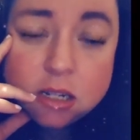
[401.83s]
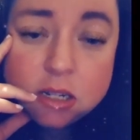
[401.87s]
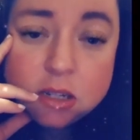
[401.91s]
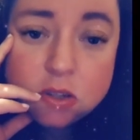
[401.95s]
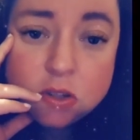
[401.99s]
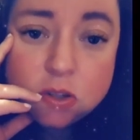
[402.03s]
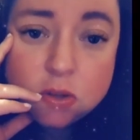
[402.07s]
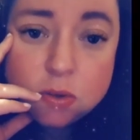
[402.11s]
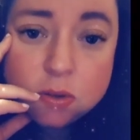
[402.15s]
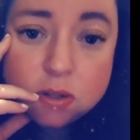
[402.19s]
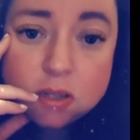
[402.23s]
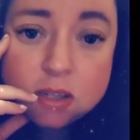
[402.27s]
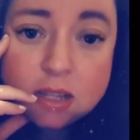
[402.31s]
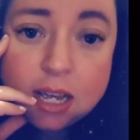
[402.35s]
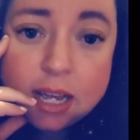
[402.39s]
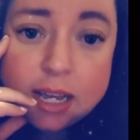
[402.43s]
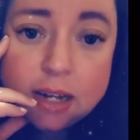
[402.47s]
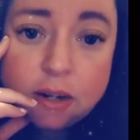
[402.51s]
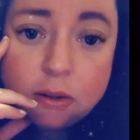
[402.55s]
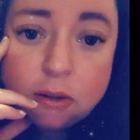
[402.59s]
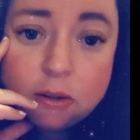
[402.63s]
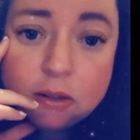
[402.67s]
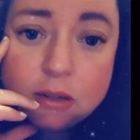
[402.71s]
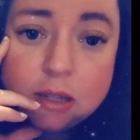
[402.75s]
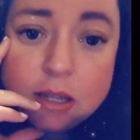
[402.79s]

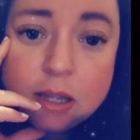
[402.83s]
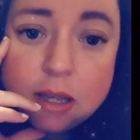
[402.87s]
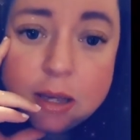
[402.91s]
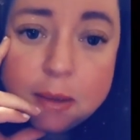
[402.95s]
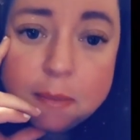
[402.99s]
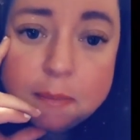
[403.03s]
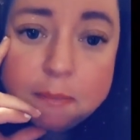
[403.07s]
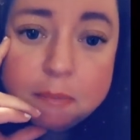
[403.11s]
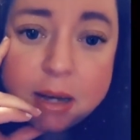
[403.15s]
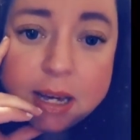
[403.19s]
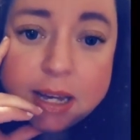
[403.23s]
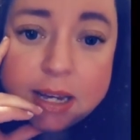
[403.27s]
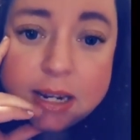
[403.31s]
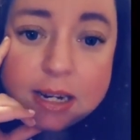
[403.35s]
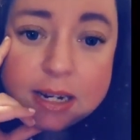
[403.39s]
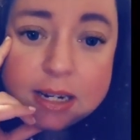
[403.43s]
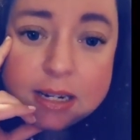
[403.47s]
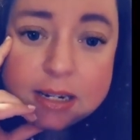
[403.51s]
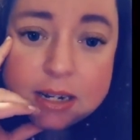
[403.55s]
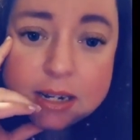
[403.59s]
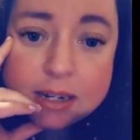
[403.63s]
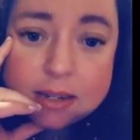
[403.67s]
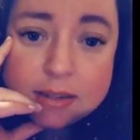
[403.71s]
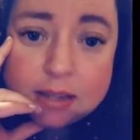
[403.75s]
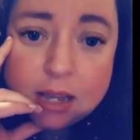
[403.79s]
suicidal, but it
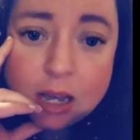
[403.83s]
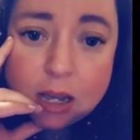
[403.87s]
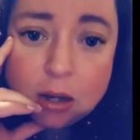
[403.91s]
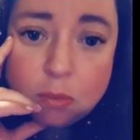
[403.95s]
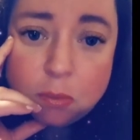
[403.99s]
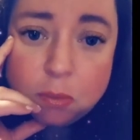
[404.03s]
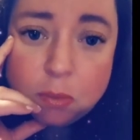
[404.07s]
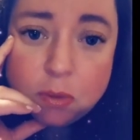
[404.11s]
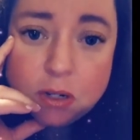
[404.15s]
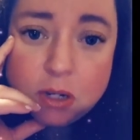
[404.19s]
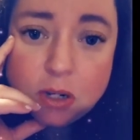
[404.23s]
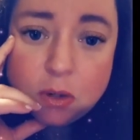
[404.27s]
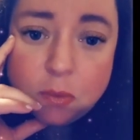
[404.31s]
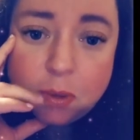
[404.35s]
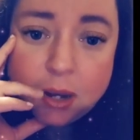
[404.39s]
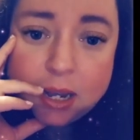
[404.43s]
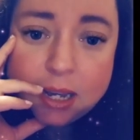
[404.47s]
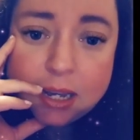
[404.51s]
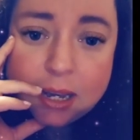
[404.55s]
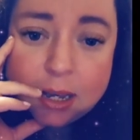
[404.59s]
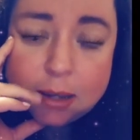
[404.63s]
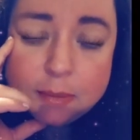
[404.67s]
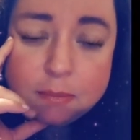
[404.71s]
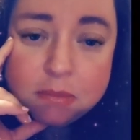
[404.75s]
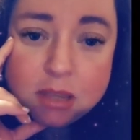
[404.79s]
does help when you
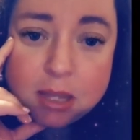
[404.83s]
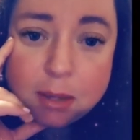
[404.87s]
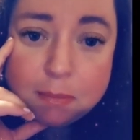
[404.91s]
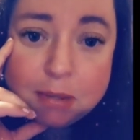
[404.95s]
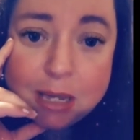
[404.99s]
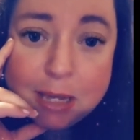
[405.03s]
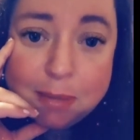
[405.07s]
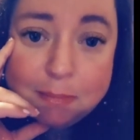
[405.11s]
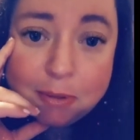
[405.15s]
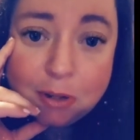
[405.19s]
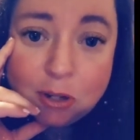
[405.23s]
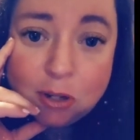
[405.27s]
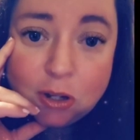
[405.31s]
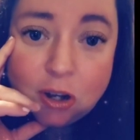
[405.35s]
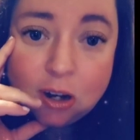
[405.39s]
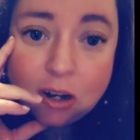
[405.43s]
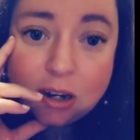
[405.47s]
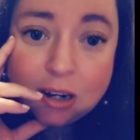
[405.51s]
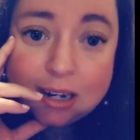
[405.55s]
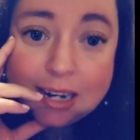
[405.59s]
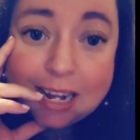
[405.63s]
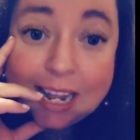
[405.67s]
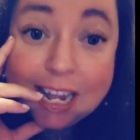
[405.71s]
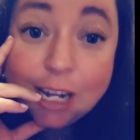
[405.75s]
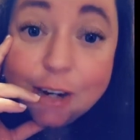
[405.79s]
wake up that people
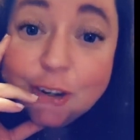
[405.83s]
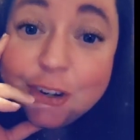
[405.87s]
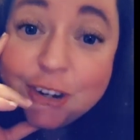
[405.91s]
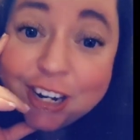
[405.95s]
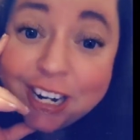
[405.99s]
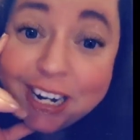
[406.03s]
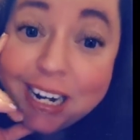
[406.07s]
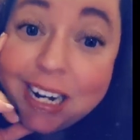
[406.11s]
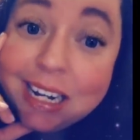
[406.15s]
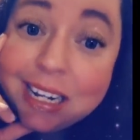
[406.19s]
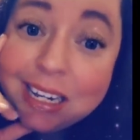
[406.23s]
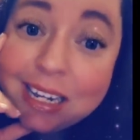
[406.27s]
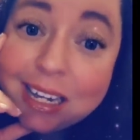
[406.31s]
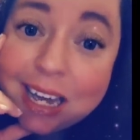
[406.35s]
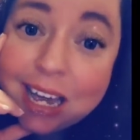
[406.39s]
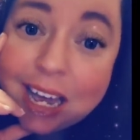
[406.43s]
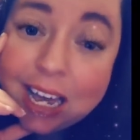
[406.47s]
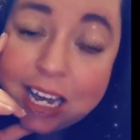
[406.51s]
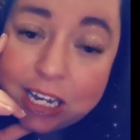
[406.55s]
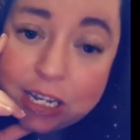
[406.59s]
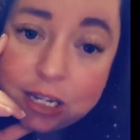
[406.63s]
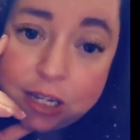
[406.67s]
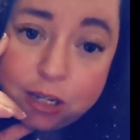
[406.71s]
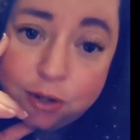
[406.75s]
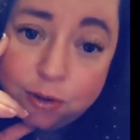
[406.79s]
aren't angry
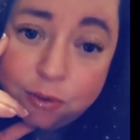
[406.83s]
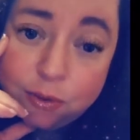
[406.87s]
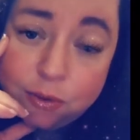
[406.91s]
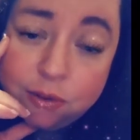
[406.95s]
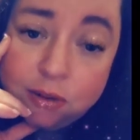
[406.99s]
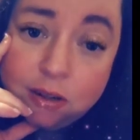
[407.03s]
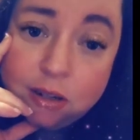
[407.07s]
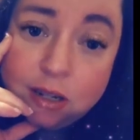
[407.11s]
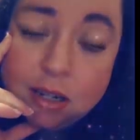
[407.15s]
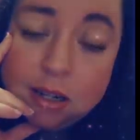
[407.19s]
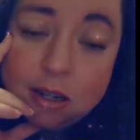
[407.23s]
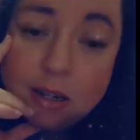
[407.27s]
at you.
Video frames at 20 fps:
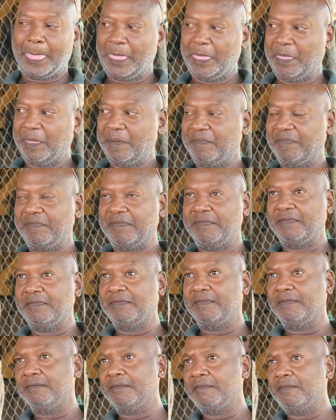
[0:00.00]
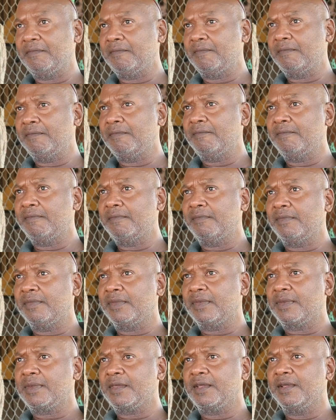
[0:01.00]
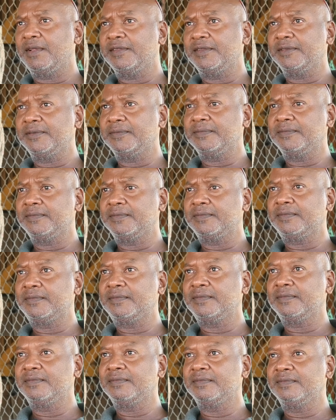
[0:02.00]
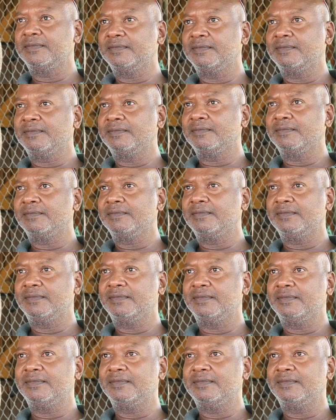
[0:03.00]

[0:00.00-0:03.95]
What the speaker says: And you have the background, the framework, you know what you want to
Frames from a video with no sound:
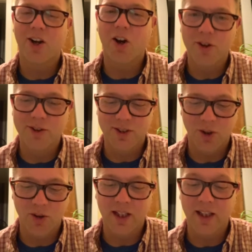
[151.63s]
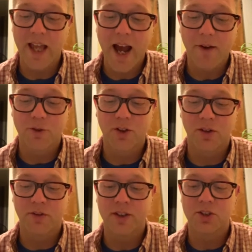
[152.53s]
also the laughter
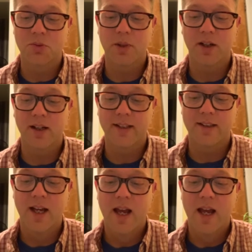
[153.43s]
of the Spirit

▬▬▬▬▬▬

Give the data back exactly, omitting all pictures.

[401.83s]
[401.87s]
[401.91s]
[401.95s]
[401.99s]
[402.03s]
[402.07s]
[402.11s]
[402.15s]
[402.19s]
[402.23s]
[402.27s]
[402.31s]
[402.35s]
[402.39s]
[402.43s]
[402.47s]
[402.51s]
[402.55s]
[402.59s]
[402.63s]
[402.67s]
[402.71s]
[402.75s]
[402.79s]

[402.83s]
[402.87s]
[402.91s]
[402.95s]
[402.99s]
[403.03s]
[403.07s]
[403.11s]
[403.15s]
[403.19s]
[403.23s]
[403.27s]
[403.31s]
[403.35s]
[403.39s]
[403.43s]
[403.47s]
[403.51s]
[403.55s]
[403.59s]
[403.63s]
[403.67s]
[403.71s]
[403.75s]
[403.79s]
suicidal, but it
[403.83s]
[403.87s]
[403.91s]
[403.95s]
[403.99s]
[404.03s]
[404.07s]
[404.11s]
[404.15s]
[404.19s]
[404.23s]
[404.27s]
[404.31s]
[404.35s]
[404.39s]
[404.43s]
[404.47s]
[404.51s]
[404.55s]
[404.59s]
[404.63s]
[404.67s]
[404.71s]
[404.75s]
[404.79s]
does help when you
[404.83s]
[404.87s]
[404.91s]
[404.95s]
[404.99s]
[405.03s]
[405.07s]
[405.11s]
[405.15s]
[405.19s]
[405.23s]
[405.27s]
[405.31s]
[405.35s]
[405.39s]
[405.43s]
[405.47s]
[405.51s]
[405.55s]
[405.59s]
[405.63s]
[405.67s]
[405.71s]
[405.75s]
[405.79s]
wake up that people
[405.83s]
[405.87s]
[405.91s]
[405.95s]
[405.99s]
[406.03s]
[406.07s]
[406.11s]
[406.15s]
[406.19s]
[406.23s]
[406.27s]
[406.31s]
[406.35s]
[406.39s]
[406.43s]
[406.47s]
[406.51s]
[406.55s]
[406.59s]
[406.63s]
[406.67s]
[406.71s]
[406.75s]
[406.79s]
aren't angry
[406.83s]
[406.87s]
[406.91s]
[406.95s]
[406.99s]
[407.03s]
[407.07s]
[407.11s]
[407.15s]
[407.19s]
[407.23s]
[407.27s]
at you.
Video frames at 20 fps:
[0:00.00]
[0:01.00]
[0:02.00]
[0:03.00]

[0:00.00-0:03.95]
What the speaker says: And you have the background, the framework, you know what you want to
Frames from a video with no sound:
[151.63s]
[152.53s]
also the laughter
[153.43s]
of the Spirit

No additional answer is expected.